Мы шли ко второй удочке – там тоже было пусто. И с третьей то же самое. У четвертой мы могли наблюдать, что леска тянется в сторону и уходит в тростник, а когда папа потянул за нее, она не поддалась. Он что-то пробурчал себе под нос. Взял леску обеими руками и потянул чуть сильнее, однако она не сдвинулась ни на сантиметр. Возможно, течение отнесло крючок с грузилом в заросли тростника. Но это мог быть и угорь, заглотивший крючок и запутавшийся вместе с леской в тростнике, угорь, который теперь лежал на дне, дожидаясь своей участи. Если держать натянутую леску в руке, порой можно было различить мелкие движения, словно некто, находившийся на другом конце, собирался с силами.
Папа тянул, закусив губу, то и дело бессильно ругаясь. Он знал, что из этой ситуации есть только два выхода, и в каждом будут свои потери. Либо он отцепит угря и вытащит его, либо порвет леску, оставив угря лежать на дне, запутанного в тростнике, с крючком и тяжелым грузилом, как в оковах.
На этот раз, похоже, спасения не было. Сделав несколько шагов в сторону, папа попытался найти другой угол, сильнее потащил на себя леску, которая натянулась, как струна на скрипке. Ничто не помогало.
– Нет, ничего не выйдет, – пробормотал он в конце концов и дернул за леску со всей силы, так что та порвалась.

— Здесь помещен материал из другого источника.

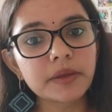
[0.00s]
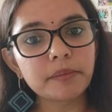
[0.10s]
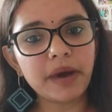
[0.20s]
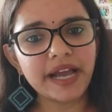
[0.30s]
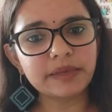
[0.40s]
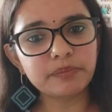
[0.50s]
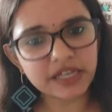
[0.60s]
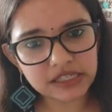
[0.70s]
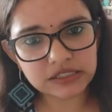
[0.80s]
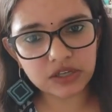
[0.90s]
My
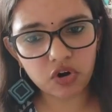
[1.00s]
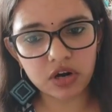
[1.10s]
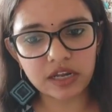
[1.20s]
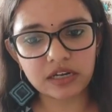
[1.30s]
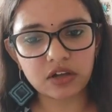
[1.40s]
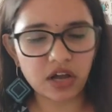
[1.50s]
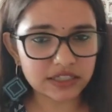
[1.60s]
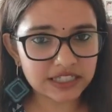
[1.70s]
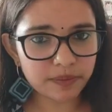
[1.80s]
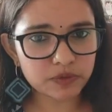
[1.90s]
base or in
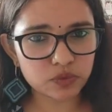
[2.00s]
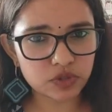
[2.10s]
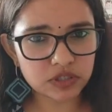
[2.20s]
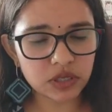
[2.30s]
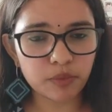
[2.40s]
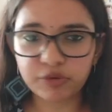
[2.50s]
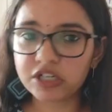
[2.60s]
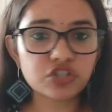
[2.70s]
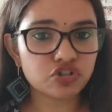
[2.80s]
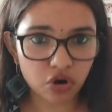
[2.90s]
concepts was
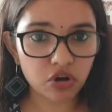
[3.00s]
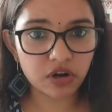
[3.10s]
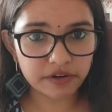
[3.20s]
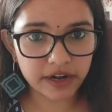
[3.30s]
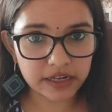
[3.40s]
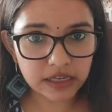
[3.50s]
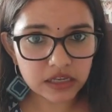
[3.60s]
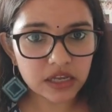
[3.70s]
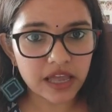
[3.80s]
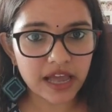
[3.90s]
pretty strong already,
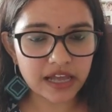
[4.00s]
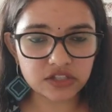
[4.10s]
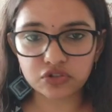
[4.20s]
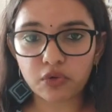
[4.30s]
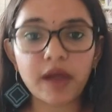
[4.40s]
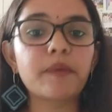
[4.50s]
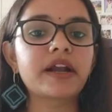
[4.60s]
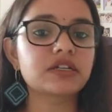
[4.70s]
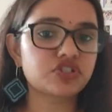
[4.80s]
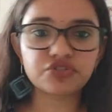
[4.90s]
and so I
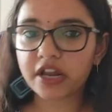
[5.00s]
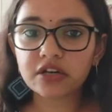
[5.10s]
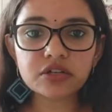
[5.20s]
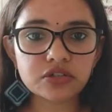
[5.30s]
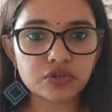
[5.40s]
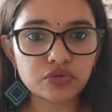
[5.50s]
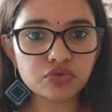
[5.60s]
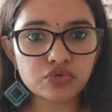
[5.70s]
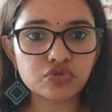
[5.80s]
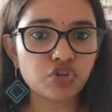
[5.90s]
went straight
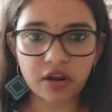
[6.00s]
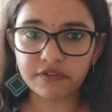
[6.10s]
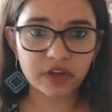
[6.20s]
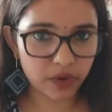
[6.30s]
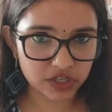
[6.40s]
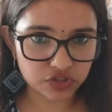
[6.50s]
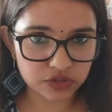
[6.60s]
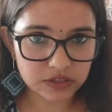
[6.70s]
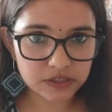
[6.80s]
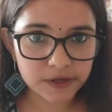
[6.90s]
to solving
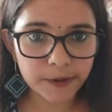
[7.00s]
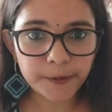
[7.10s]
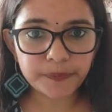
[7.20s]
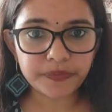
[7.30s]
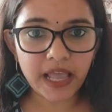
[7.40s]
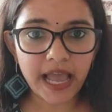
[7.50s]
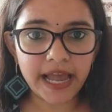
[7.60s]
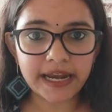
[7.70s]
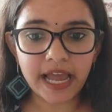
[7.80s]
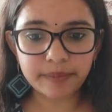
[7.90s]
questions.
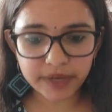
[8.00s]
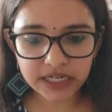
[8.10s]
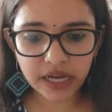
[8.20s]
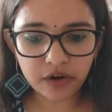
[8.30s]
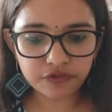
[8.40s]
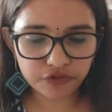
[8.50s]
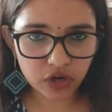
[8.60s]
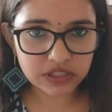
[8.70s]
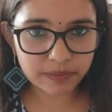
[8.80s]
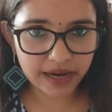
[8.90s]
And I picked out
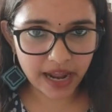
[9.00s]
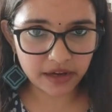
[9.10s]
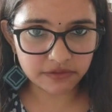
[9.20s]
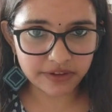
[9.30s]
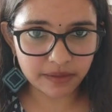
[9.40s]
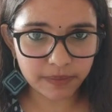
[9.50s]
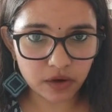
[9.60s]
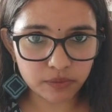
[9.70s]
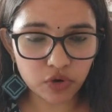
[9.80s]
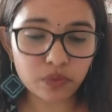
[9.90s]
first Manhattan
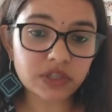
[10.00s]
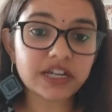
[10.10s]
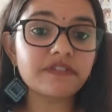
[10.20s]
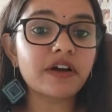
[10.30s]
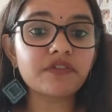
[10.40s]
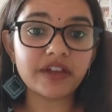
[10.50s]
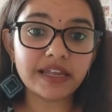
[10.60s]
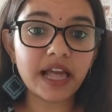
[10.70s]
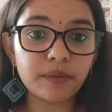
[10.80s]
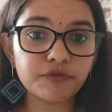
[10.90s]
5-pound book, which I found very
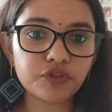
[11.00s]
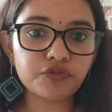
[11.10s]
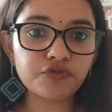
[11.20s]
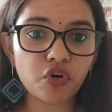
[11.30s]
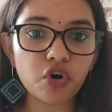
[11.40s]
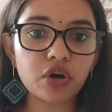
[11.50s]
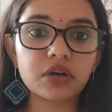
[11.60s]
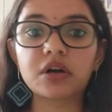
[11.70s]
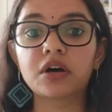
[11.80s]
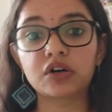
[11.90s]
helpful for
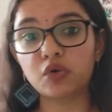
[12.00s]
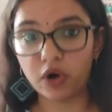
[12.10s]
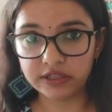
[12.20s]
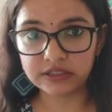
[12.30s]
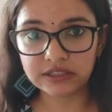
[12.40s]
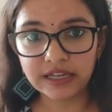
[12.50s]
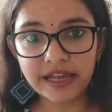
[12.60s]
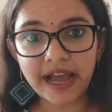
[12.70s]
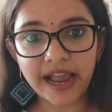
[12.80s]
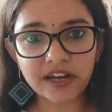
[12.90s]
Quants.
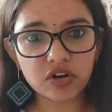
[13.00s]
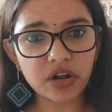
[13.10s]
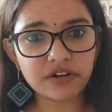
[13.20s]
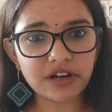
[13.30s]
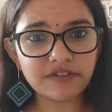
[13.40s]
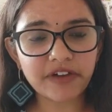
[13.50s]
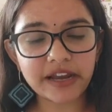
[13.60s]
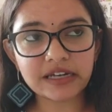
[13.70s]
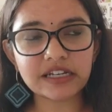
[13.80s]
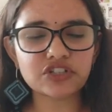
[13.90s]
I did not really
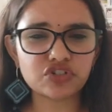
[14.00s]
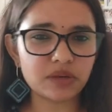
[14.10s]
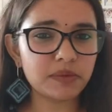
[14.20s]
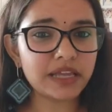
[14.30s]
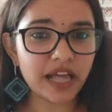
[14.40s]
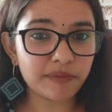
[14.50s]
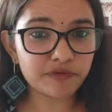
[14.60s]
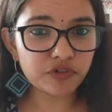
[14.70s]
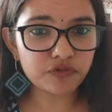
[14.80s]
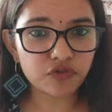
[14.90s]
find it extremely
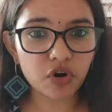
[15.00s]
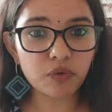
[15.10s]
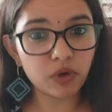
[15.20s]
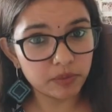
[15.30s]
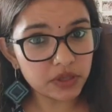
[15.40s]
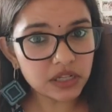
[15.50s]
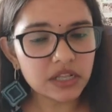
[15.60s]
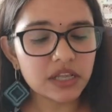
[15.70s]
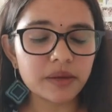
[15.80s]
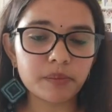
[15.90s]
helpful for verbal,
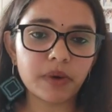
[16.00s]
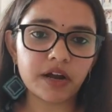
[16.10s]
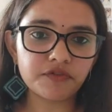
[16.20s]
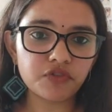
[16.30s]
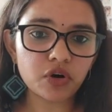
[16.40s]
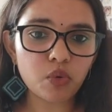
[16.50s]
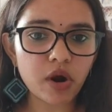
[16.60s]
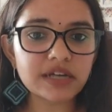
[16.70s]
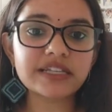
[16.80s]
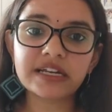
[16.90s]
but for
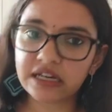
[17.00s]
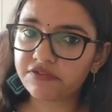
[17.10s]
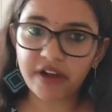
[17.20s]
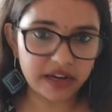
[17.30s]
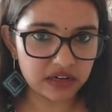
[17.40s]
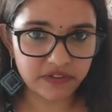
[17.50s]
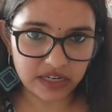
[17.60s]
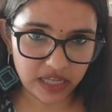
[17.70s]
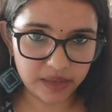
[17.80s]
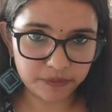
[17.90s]
Quants, I did find it
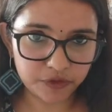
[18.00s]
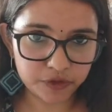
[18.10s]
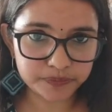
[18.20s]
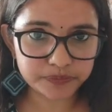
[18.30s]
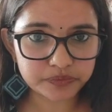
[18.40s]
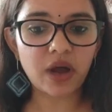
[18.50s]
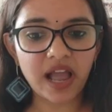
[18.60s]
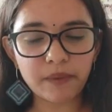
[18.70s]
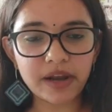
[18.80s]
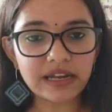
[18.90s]
very helpful. So
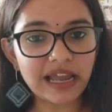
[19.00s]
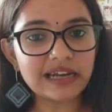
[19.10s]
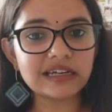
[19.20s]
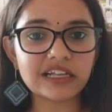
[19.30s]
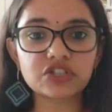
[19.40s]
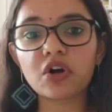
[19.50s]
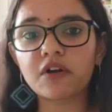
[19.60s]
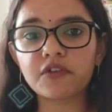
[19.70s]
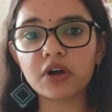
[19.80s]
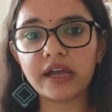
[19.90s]
I went ahead and I
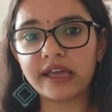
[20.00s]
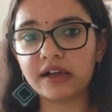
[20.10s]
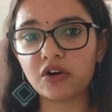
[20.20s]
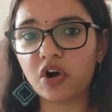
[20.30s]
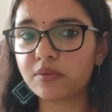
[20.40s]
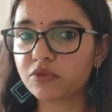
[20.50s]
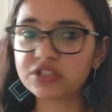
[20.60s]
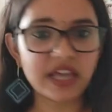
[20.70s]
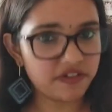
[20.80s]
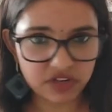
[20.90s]
solved
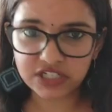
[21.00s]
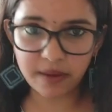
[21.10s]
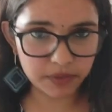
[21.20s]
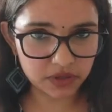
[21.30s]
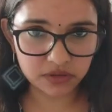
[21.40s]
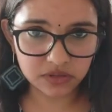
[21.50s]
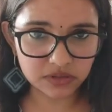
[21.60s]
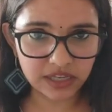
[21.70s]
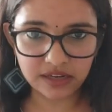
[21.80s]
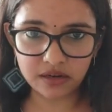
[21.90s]
almost every chapter
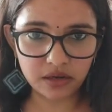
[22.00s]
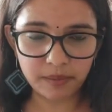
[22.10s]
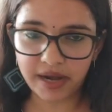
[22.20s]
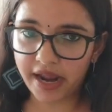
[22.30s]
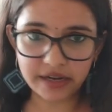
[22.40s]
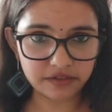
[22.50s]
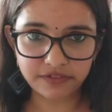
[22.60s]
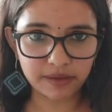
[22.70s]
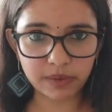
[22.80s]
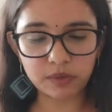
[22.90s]
in Manhattan
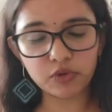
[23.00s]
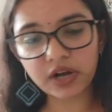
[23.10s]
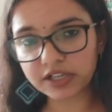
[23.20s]
5-pound book.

– Будем надеяться, что он выживет, – сказал папа, и мы пошли дальше вверх и вниз по склону.
У пятого перемёта папа наклонился и пощупал леску пальцами. Потом выпрямился и сделал шаг в сторону.
– Ну что, вытащишь его? – спросил он.
Я взял леску в руки, мягко потянул и тут же почувствовал, как кто-то держит с другого конца. Эту силу папа ощутил пальцами. Я успел подумать, что чувство мне знакомо, и потянул чуть сильнее – рыба начала двигаться.
– Там угорь, – произнес я вслух.
Угорь не пытается вырваться рывком, как, например, щука, а уходит, извиваясь, в сторону, что создает своеобразное пульсирующее сопротивление. Для своих размеров он на удивление силен и прекрасно плавает, несмотря на крошечные плавники.